## PROVIDED ENTRIES
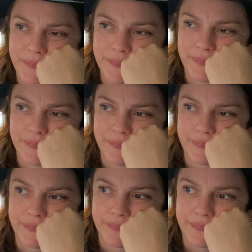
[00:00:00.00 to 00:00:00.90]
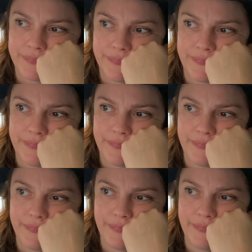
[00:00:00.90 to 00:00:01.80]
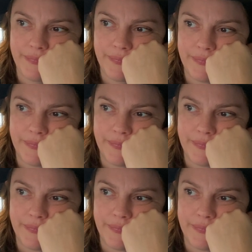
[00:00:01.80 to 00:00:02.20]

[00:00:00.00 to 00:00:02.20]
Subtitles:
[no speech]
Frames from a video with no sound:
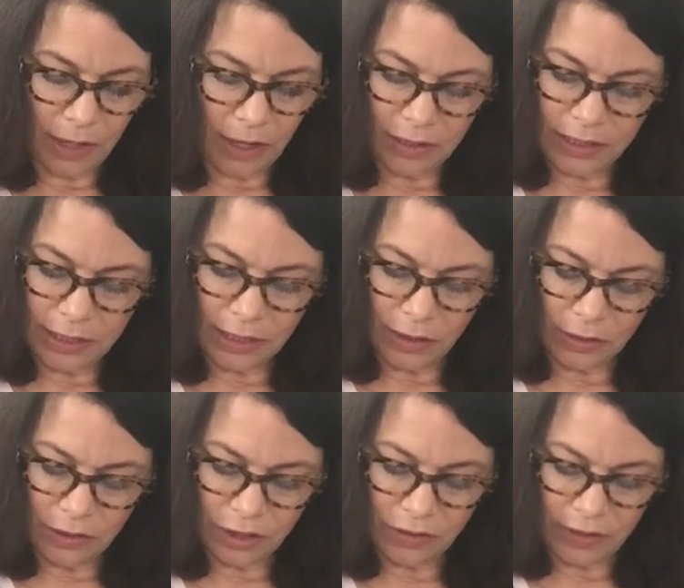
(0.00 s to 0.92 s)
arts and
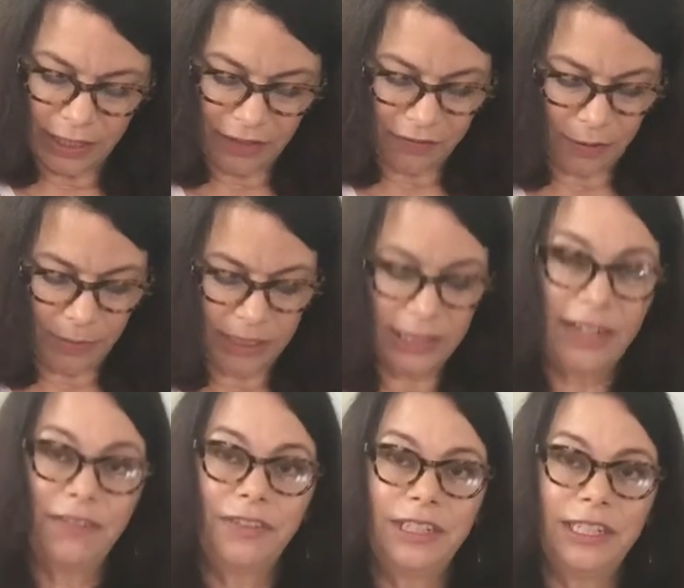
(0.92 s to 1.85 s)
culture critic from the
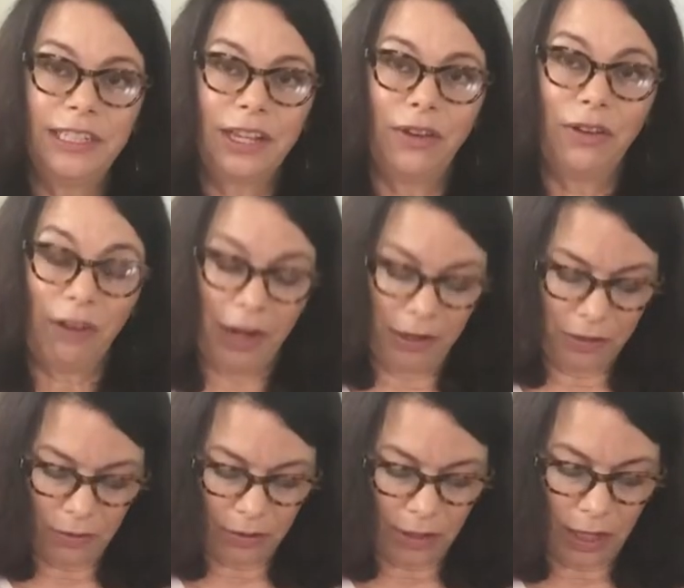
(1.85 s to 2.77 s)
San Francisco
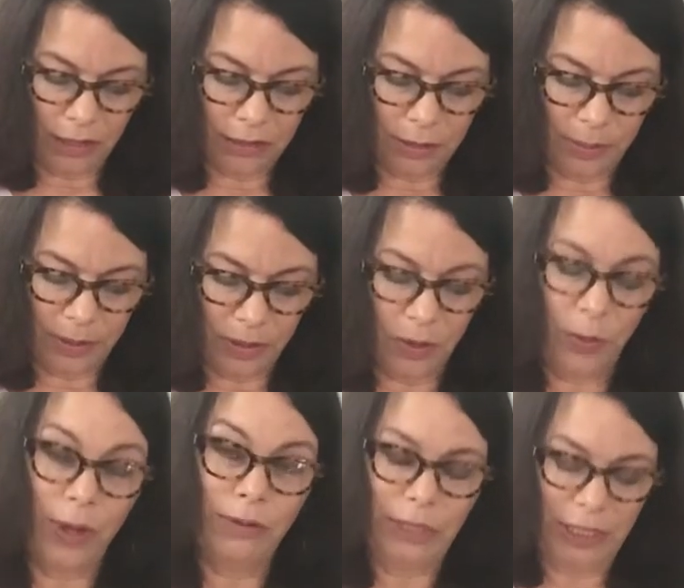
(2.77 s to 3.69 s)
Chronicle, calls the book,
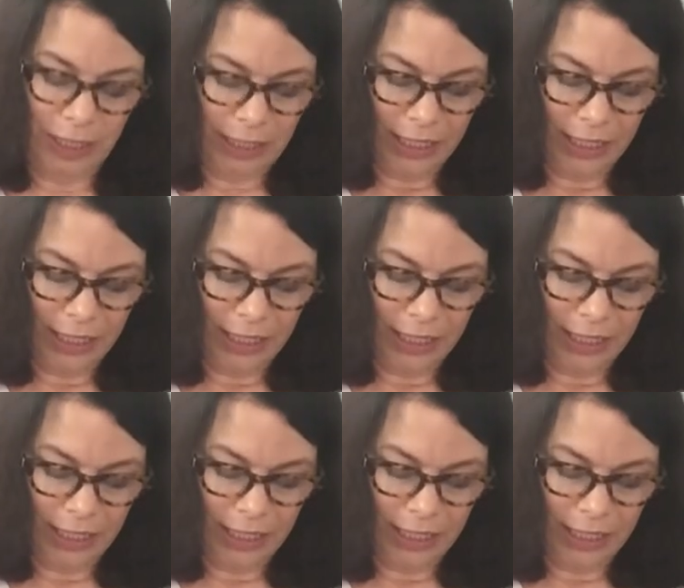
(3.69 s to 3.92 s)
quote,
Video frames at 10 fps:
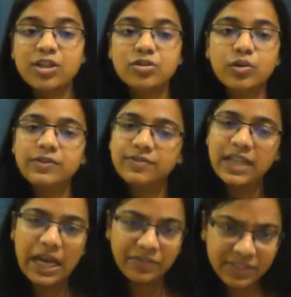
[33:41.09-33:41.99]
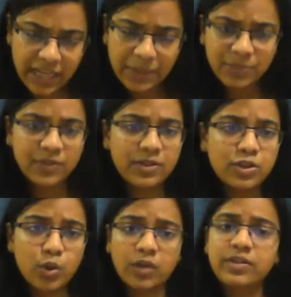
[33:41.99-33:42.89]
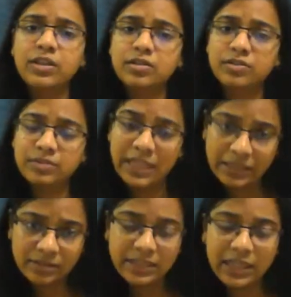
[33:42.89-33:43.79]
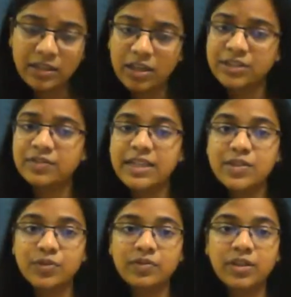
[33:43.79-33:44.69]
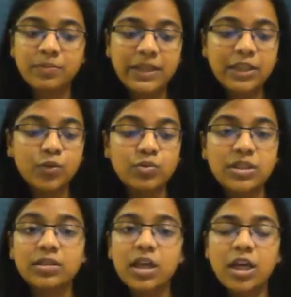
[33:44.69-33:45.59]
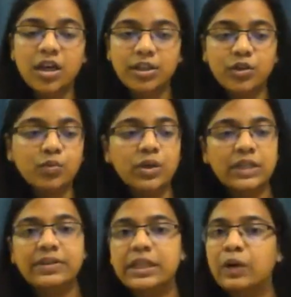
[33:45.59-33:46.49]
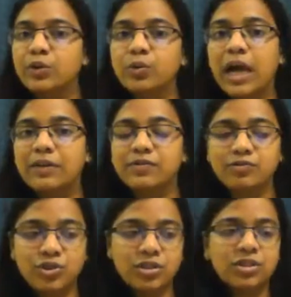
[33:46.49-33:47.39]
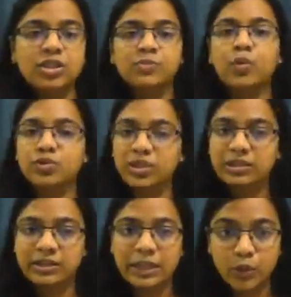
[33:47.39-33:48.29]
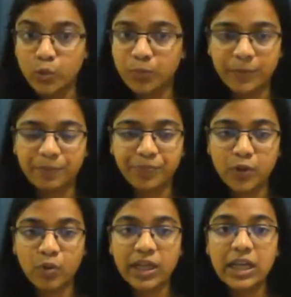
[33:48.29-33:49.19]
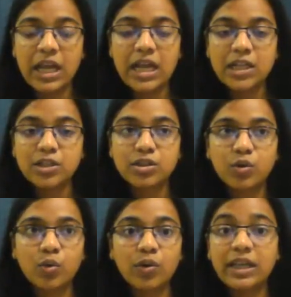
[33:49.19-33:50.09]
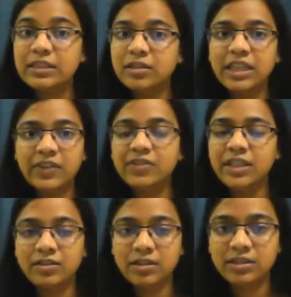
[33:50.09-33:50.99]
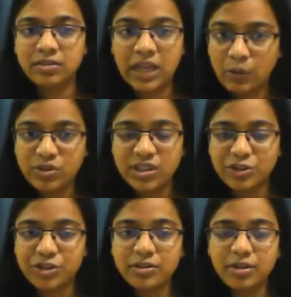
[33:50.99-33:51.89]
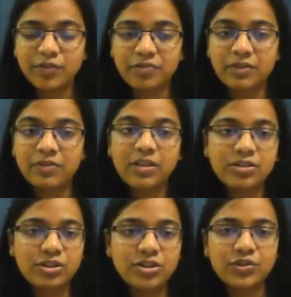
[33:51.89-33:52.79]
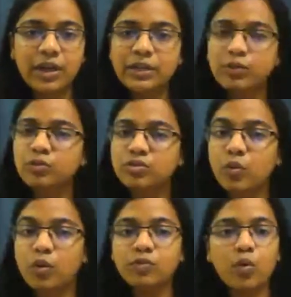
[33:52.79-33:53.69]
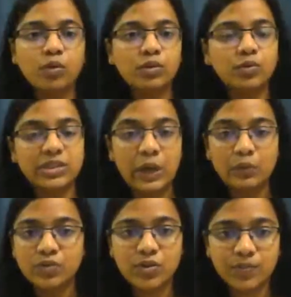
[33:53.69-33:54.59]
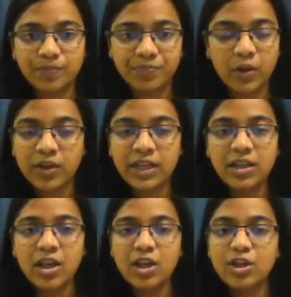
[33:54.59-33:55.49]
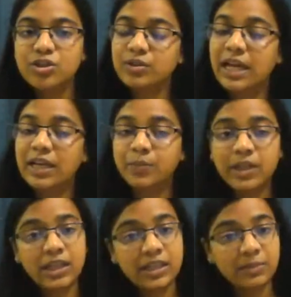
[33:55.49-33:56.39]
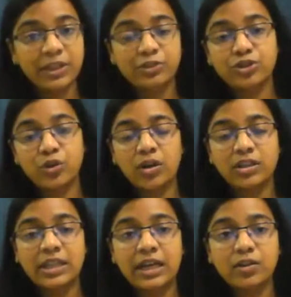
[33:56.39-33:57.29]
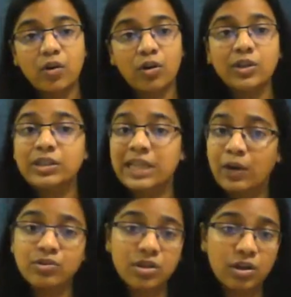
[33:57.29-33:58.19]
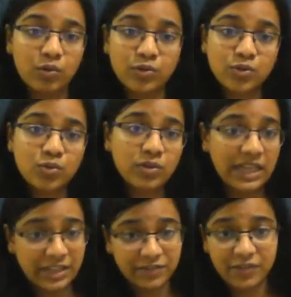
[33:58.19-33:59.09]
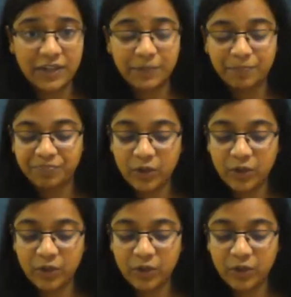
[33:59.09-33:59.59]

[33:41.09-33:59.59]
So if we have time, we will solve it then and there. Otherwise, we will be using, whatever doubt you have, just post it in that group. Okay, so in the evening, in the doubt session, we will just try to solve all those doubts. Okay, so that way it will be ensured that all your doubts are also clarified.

## ASSIGNMENT
Would you repeat the material exactly, keeping out any pictures?

## SOLUTION
[00:00:00.00 to 00:00:00.90]
[00:00:00.90 to 00:00:01.80]
[00:00:01.80 to 00:00:02.20]

[00:00:00.00 to 00:00:02.20]
Subtitles:
[no speech]
Frames from a video with no sound:
(0.00 s to 0.92 s)
arts and
(0.92 s to 1.85 s)
culture critic from the
(1.85 s to 2.77 s)
San Francisco
(2.77 s to 3.69 s)
Chronicle, calls the book,
(3.69 s to 3.92 s)
quote,
Video frames at 10 fps:
[33:41.09-33:41.99]
[33:41.99-33:42.89]
[33:42.89-33:43.79]
[33:43.79-33:44.69]
[33:44.69-33:45.59]
[33:45.59-33:46.49]
[33:46.49-33:47.39]
[33:47.39-33:48.29]
[33:48.29-33:49.19]
[33:49.19-33:50.09]
[33:50.09-33:50.99]
[33:50.99-33:51.89]
[33:51.89-33:52.79]
[33:52.79-33:53.69]
[33:53.69-33:54.59]
[33:54.59-33:55.49]
[33:55.49-33:56.39]
[33:56.39-33:57.29]
[33:57.29-33:58.19]
[33:58.19-33:59.09]
[33:59.09-33:59.59]

[33:41.09-33:59.59]
So if we have time, we will solve it then and there. Otherwise, we will be using, whatever doubt you have, just post it in that group. Okay, so in the evening, in the doubt session, we will just try to solve all those doubts. Okay, so that way it will be ensured that all your doubts are also clarified.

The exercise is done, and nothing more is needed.